2. **Synergy in ACC-Collab + (Ours)**: The combined approach (red lines) consistently surpasses standalone ACC-Collab (orange lines) across all models.
3. **SoM Underperformance**: Dashed lines (SoM variants) show the least improvement, suggesting limited scalability.

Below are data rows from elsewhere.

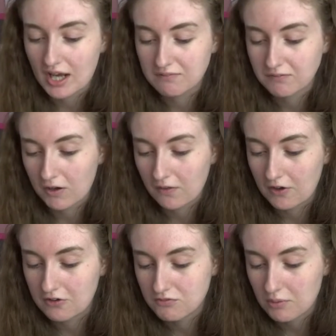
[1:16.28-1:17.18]
I've got
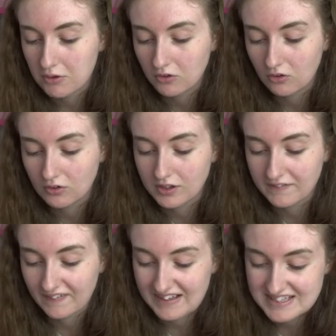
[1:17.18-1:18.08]
the Rimmel
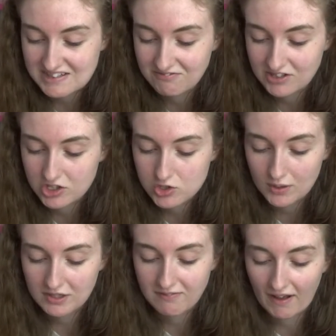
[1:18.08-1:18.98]
London Lasting Finish
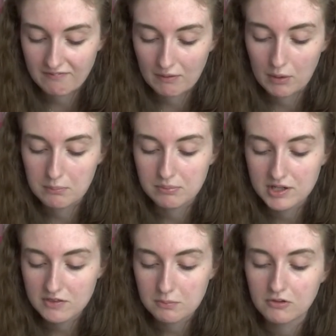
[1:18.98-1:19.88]
25 Hour
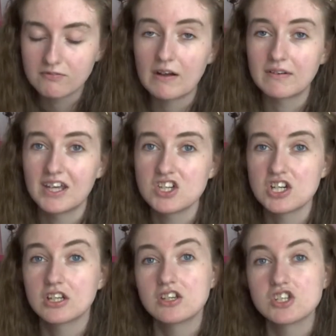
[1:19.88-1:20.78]
Breathable
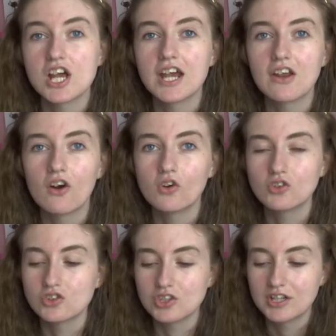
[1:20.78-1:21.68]
Foundation in the shade
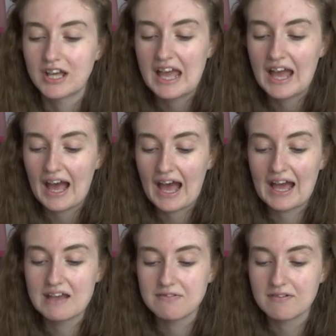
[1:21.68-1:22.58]
100
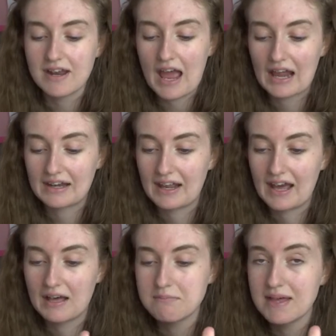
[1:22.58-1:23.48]
Ivory, and
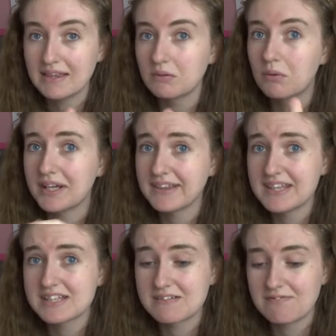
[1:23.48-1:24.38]
I mainly wanted
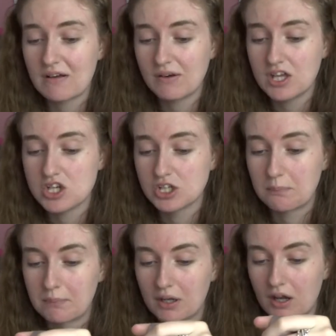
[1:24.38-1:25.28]
this
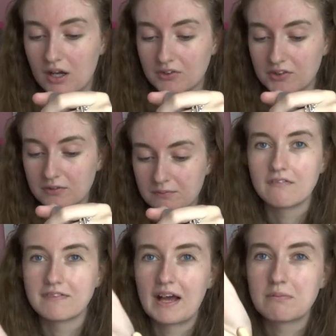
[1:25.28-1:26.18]
foundation because
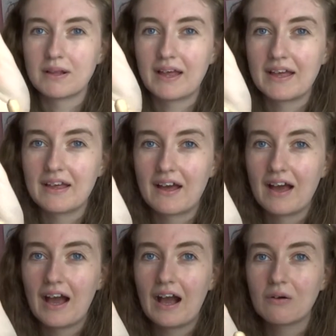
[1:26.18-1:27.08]
of the applicator.
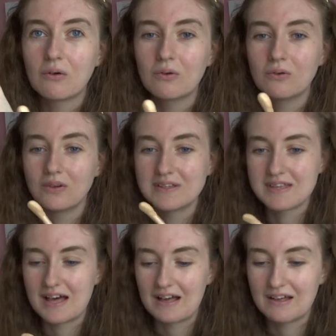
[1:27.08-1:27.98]
How cool is
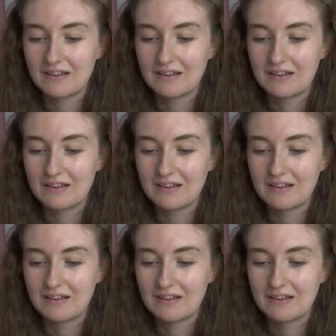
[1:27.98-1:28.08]
that?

4. **Shaded Regions**: Wider confidence intervals for SoM and SFT methods, indicating higher variability.
### Interpretation
The data demonstrates that collaborative methods (ACC-Collab) significantly enhance model accuracy over iterative rounds, with the combined approach (ACC-Collab +) yielding the strongest results. This suggests that integrating multiple evaluation strategies improves robustness. SoM and SFT methods lag behind, highlighting their limitations in dynamic evaluation contexts. The shaded regions imply that ACC-Collab methods have more consistent performance, while others exhibit greater uncertainty. These trends align with prior research on collaborative AI training paradigms, emphasizing the value of hybrid approaches.